Ontem os desmatadores receberam mais um incentivo de
Brasília. O ministro do Meio Ambiente, Ricardo Salles, demitiu o chefe da
fiscalização do Ibama. Olivaldi Azevedo foi exonerado depois de uma
megaoperação que flagrou garimpeiros e madeireiros em terras indígenas no sul
do Pará.
Os fiscais fizeram o que manda a lei. Reprimiram os
invasores, apreenderam armas e destruíram tratores e retroescavadeiras. A ação
irritou o Planalto. Nos últimos meses, o presidente Jair Bolsonaro criticou a
inutilização de máquinas e festejou a queda nas multas por desmatamento.
Azevedo estava longe de ser um ambientalista. Major da PM de
São Paulo, era visto como um cão de guarda de Salles.
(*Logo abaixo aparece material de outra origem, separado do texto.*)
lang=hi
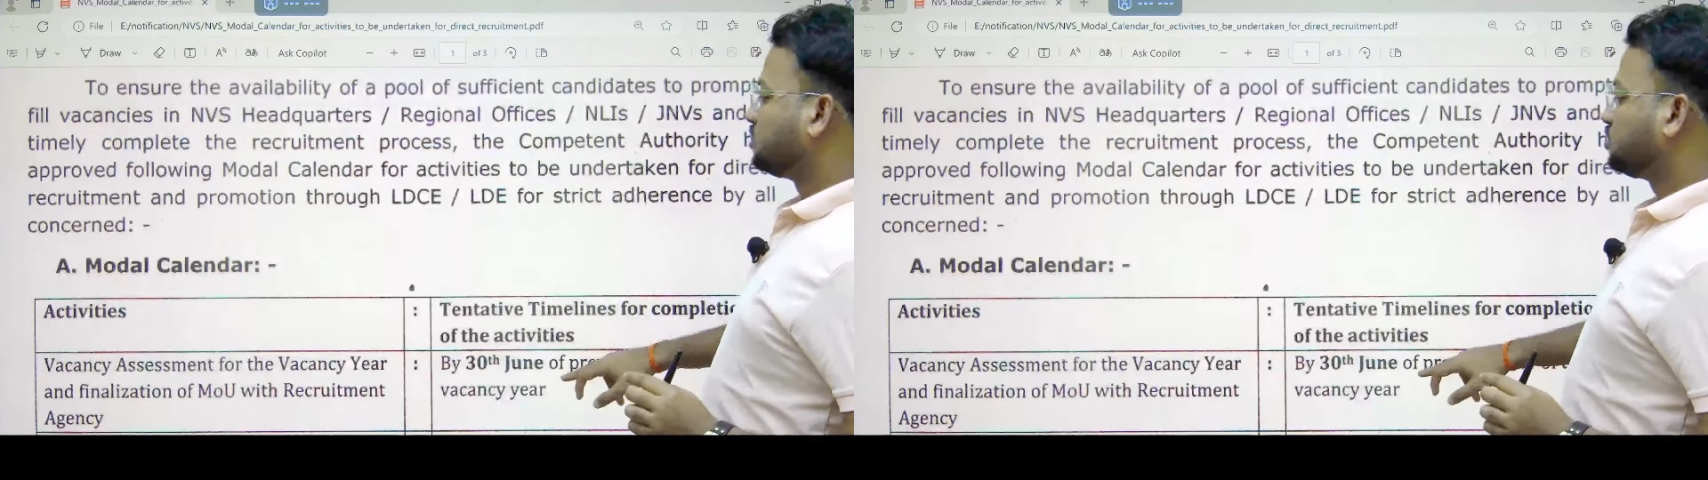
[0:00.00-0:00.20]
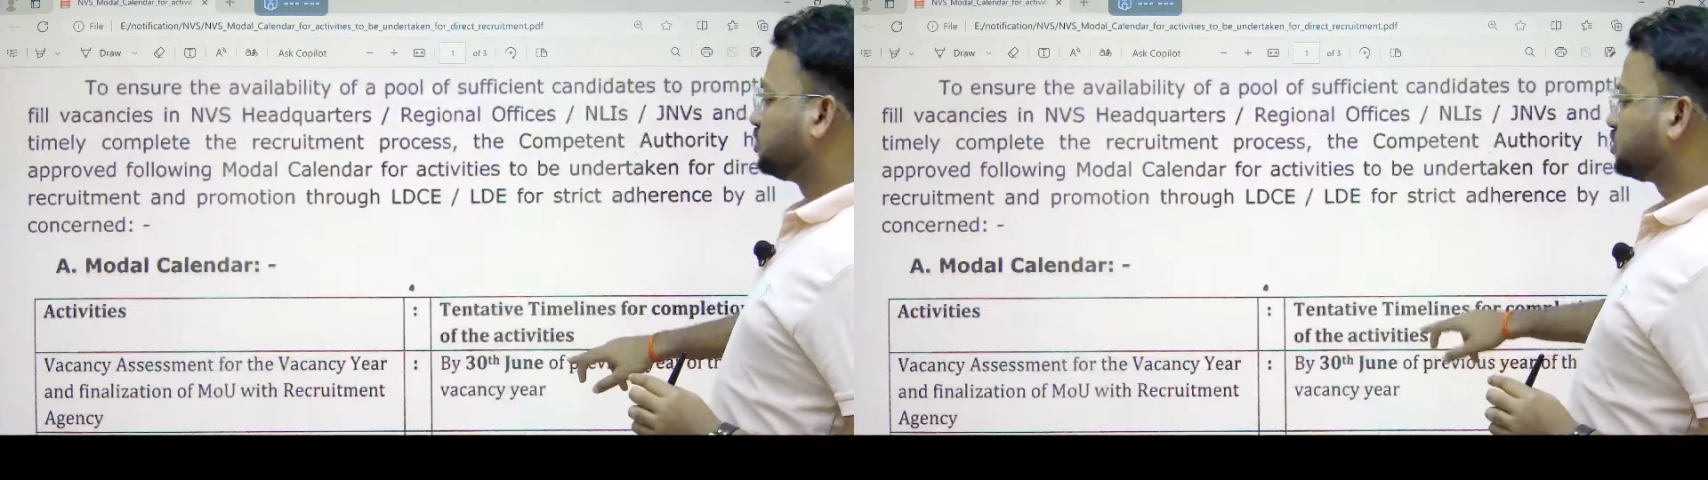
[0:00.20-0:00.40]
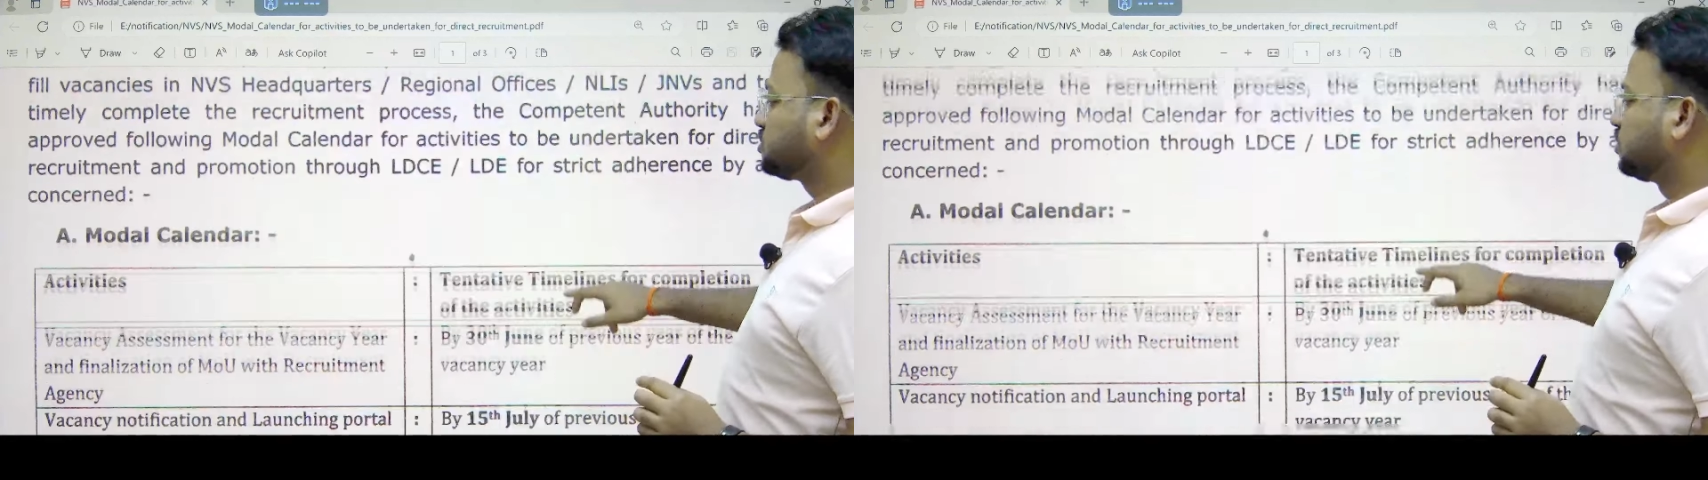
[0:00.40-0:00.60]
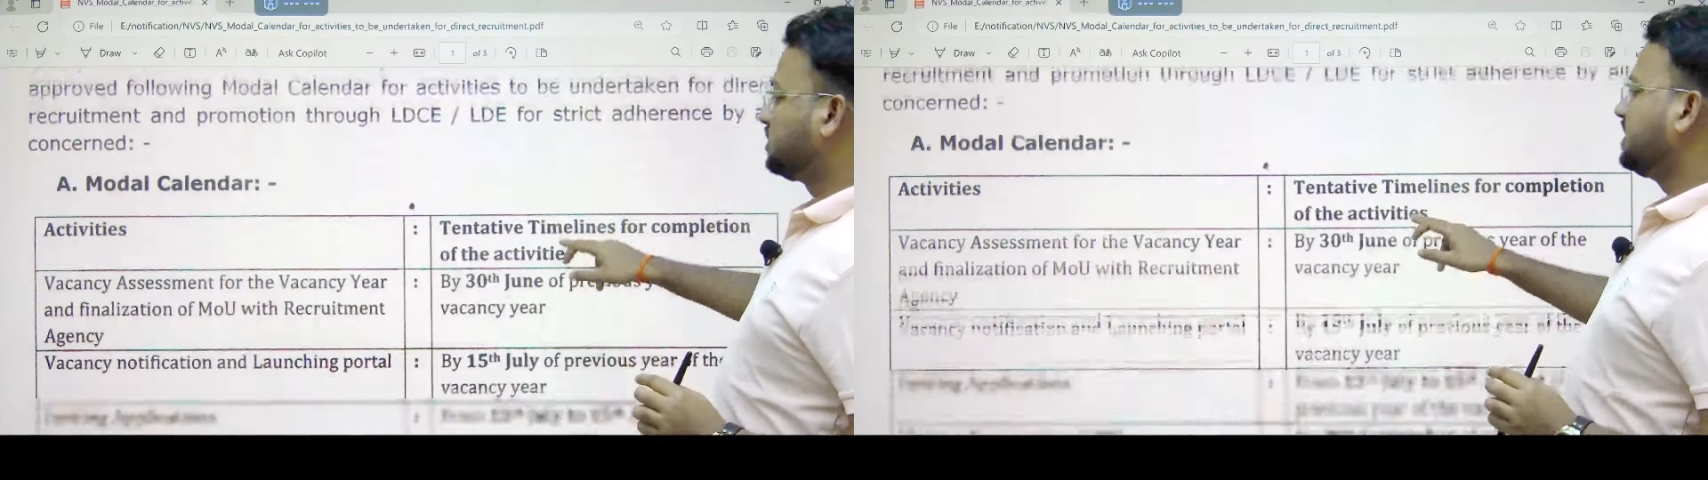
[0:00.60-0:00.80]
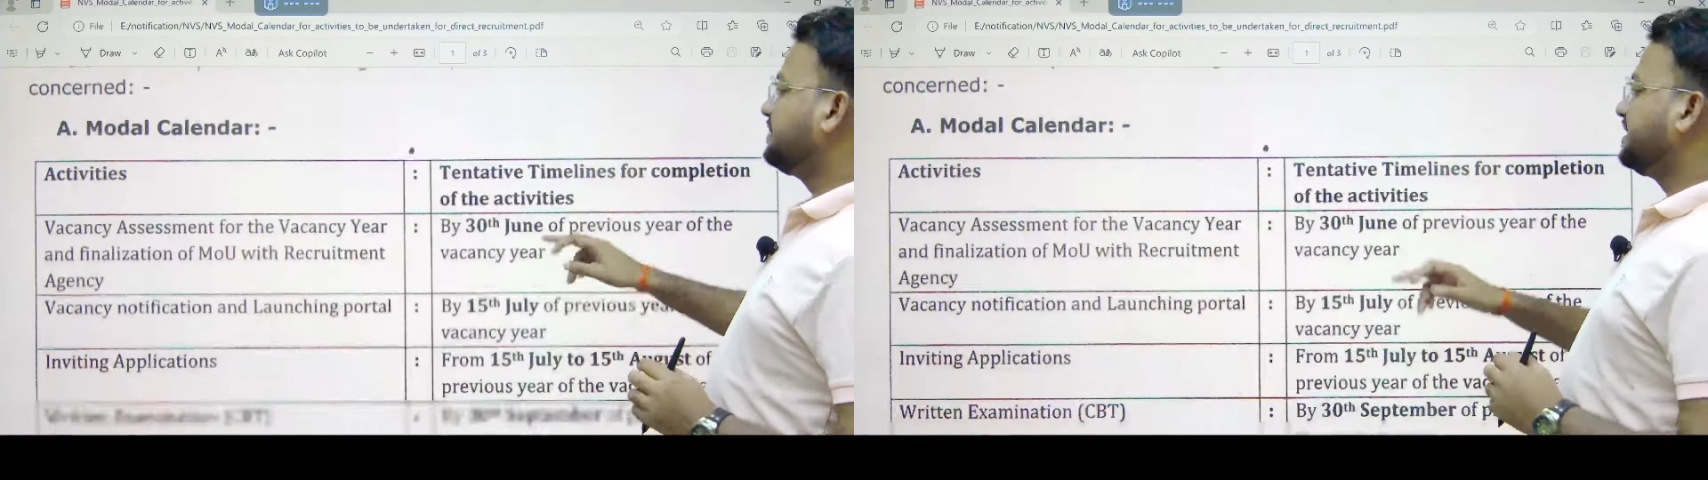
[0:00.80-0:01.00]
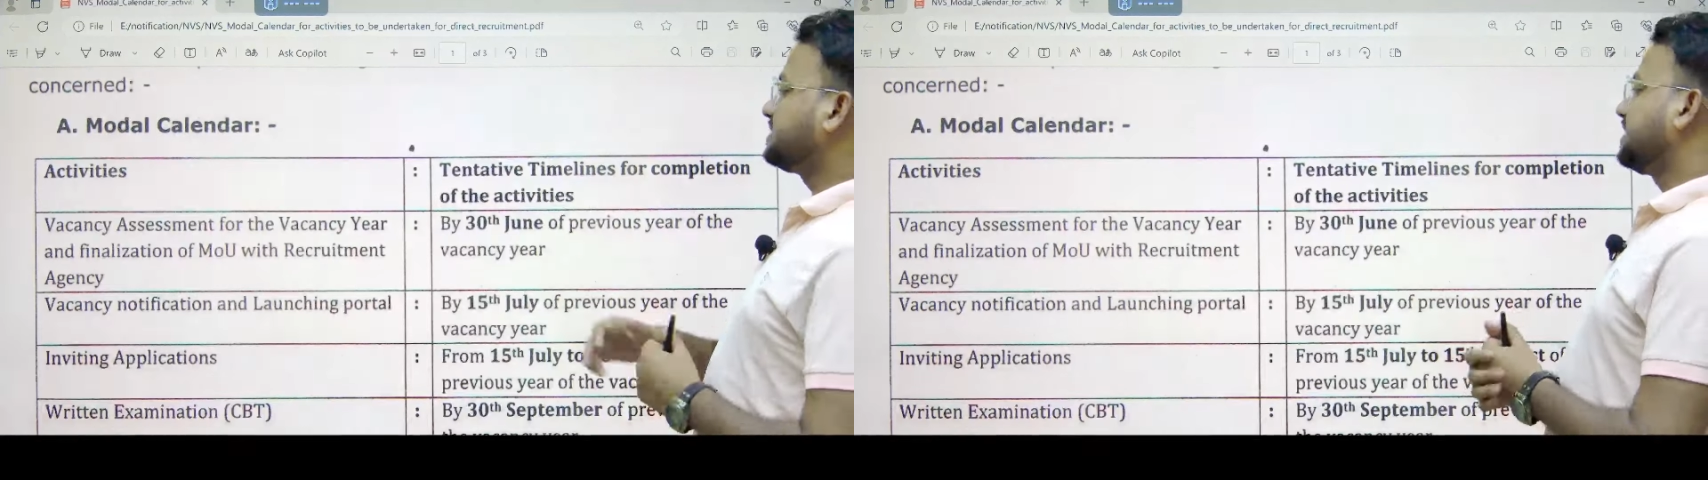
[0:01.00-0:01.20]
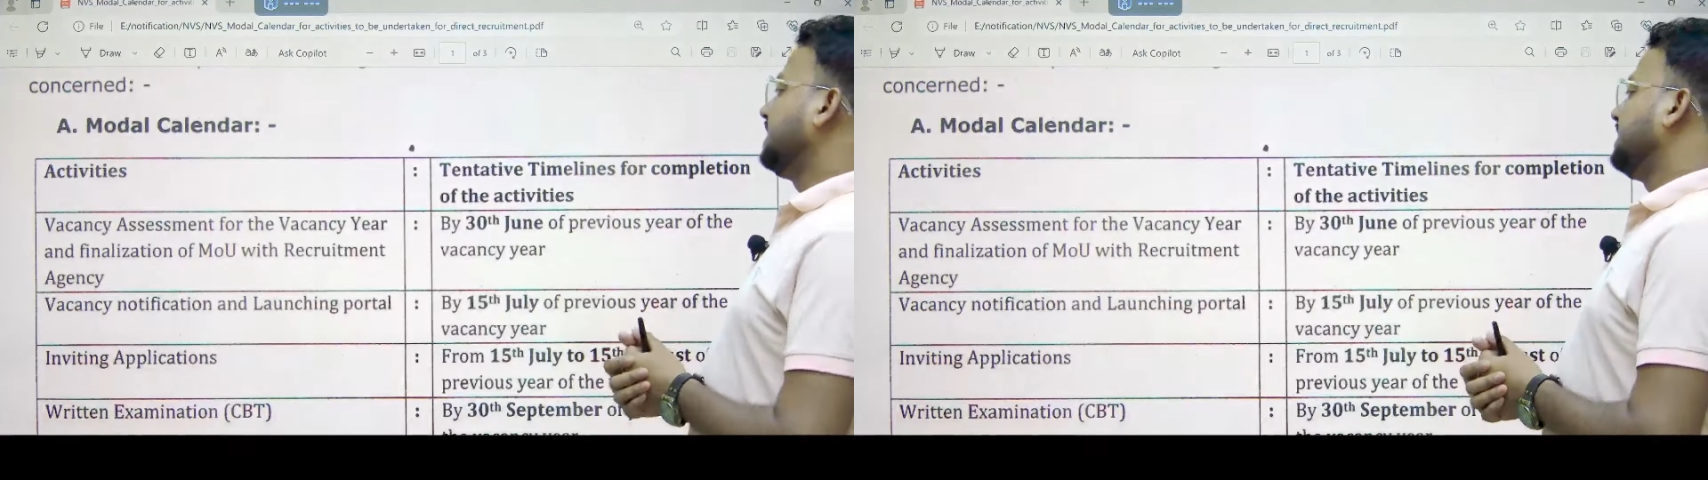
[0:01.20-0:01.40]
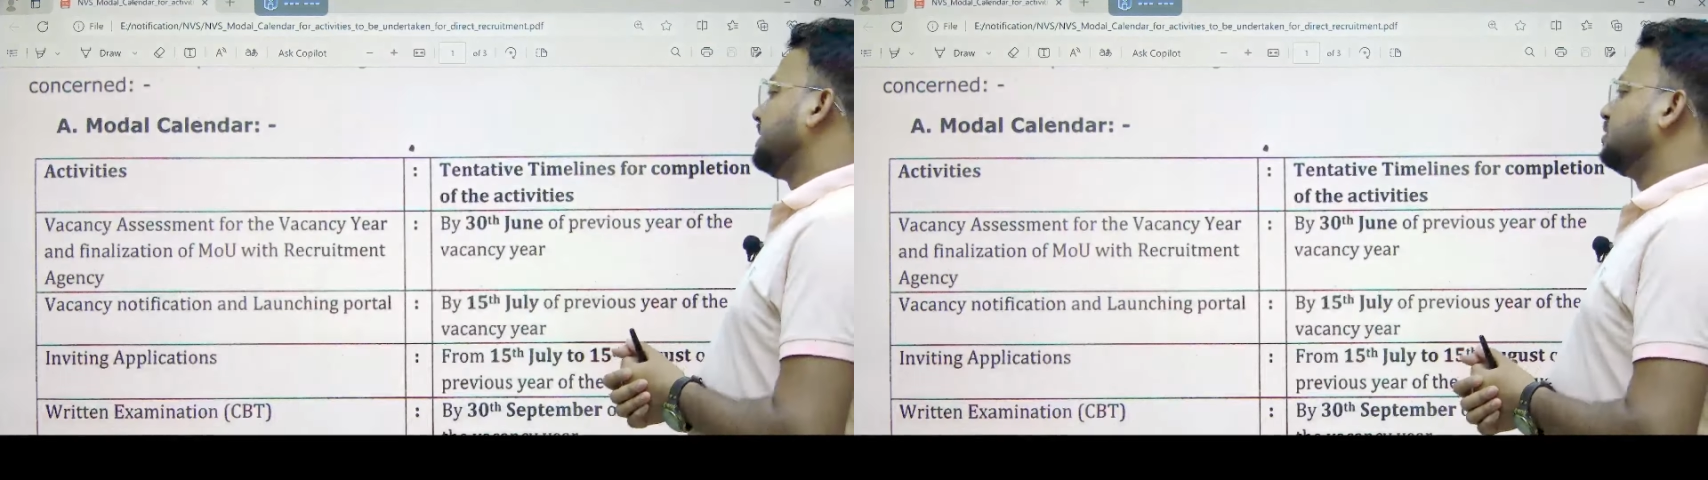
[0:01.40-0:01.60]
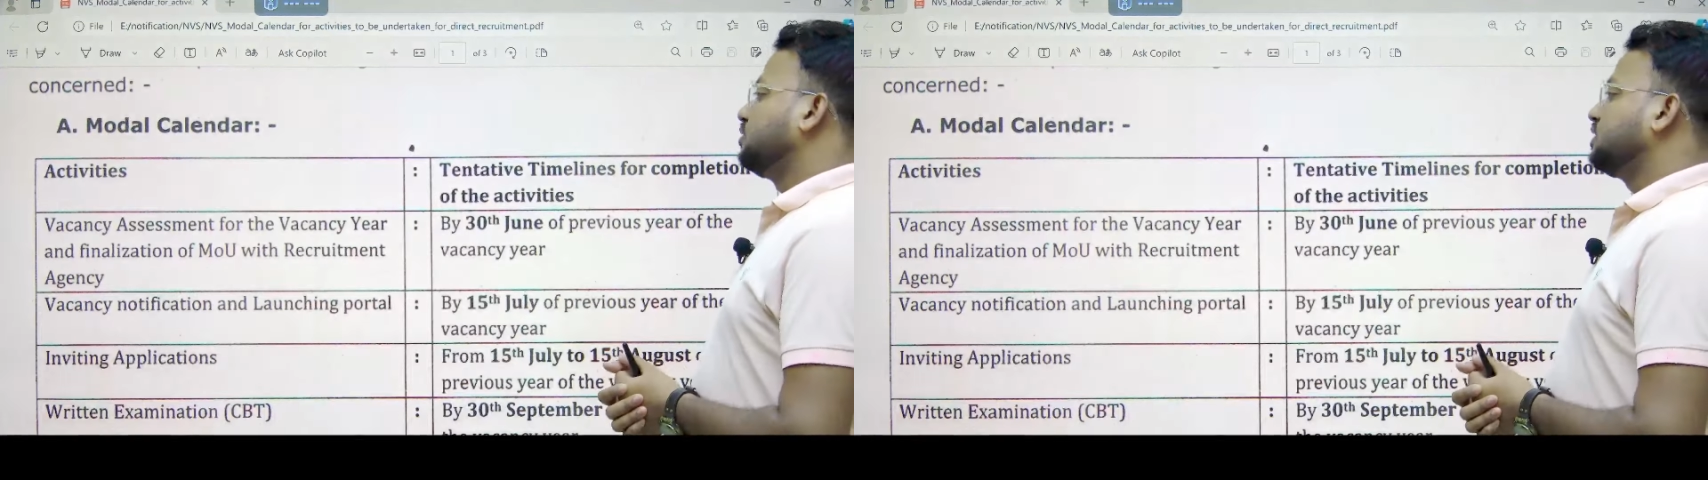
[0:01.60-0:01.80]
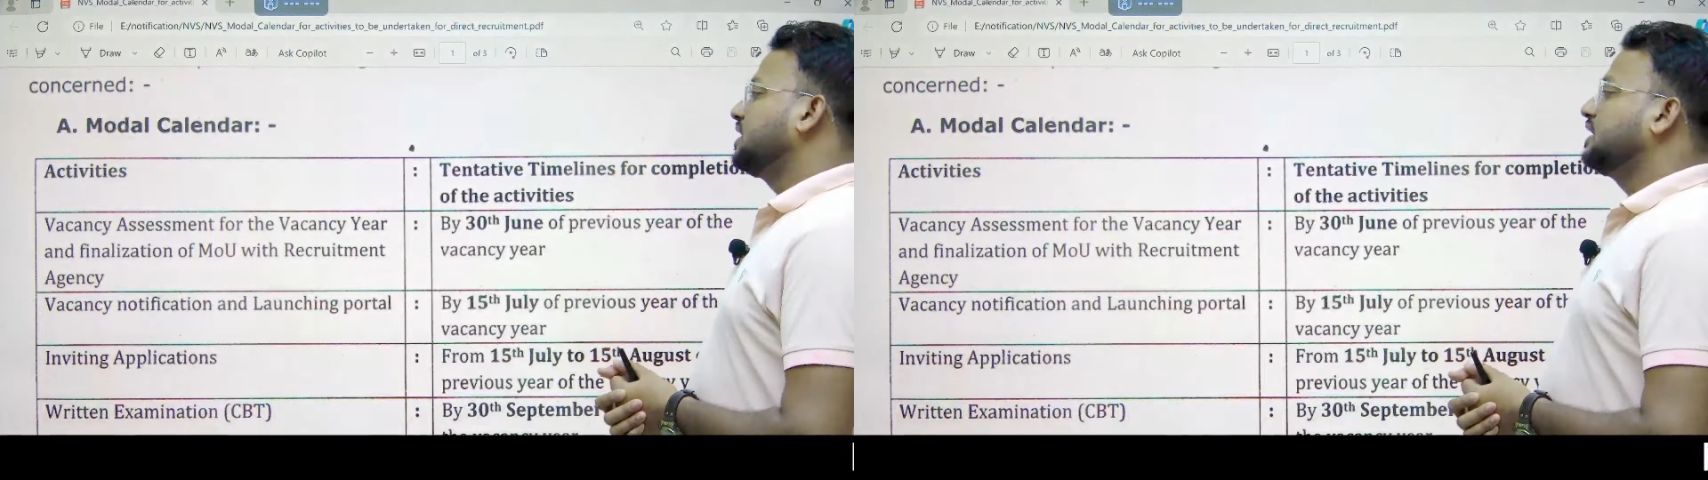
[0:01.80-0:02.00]
तो दोस्तों ये बेसिकली
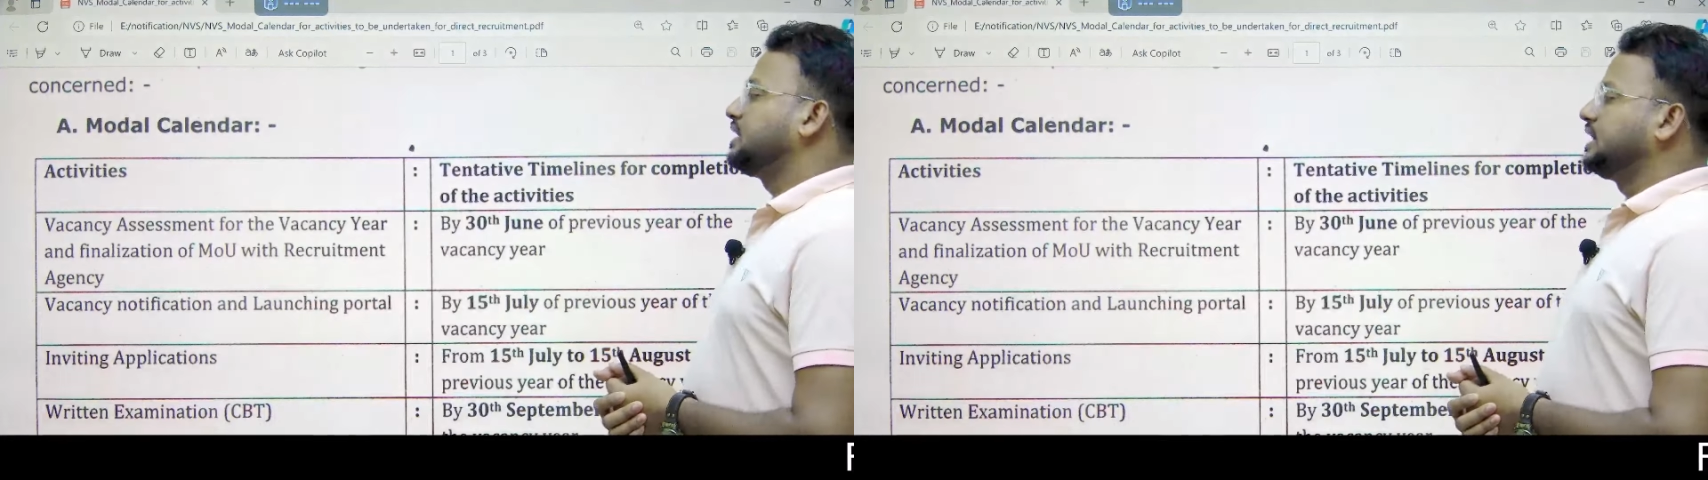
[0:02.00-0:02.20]
इन्होंने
Mesmo assim, não
conseguiu inviabilizar o trabalho dos servidores do Ibama. Agora os fiscais
temem que ele seja substituído por alguém ainda menos comprometido com a missão
do órgão.
“Bolsonaro desistiu de acabar com o ministério, mas nomeou
um antiministro do Meio Ambiente. A tarefa de Salles é desmontar a área
ambiental do governo”, resume Elizabeth Uema, dirigente da associação que
representa os servidores da área.
A operação da semana passada contrariou outra obsessão de
Bolsonaro: a liberação do garimpo em terras indígenas. Neste momento, a
atividade traz um risco adicional. Os mineradores podem contaminar os povos
tradicionais com o coronavírus.
“O recado do governo é claro: quem combate o crime ambiental
está sujeito à demissão sumária”, diz o secretário-executivo do Observatório do
Clima, Márcio Astrini. O ambientalista chama a atenção para outra ameaça
iminente. O Congresso está prestes a votar a chamada MP da Grilagem, que
facilita a invasão de terras públicas na Amazônia.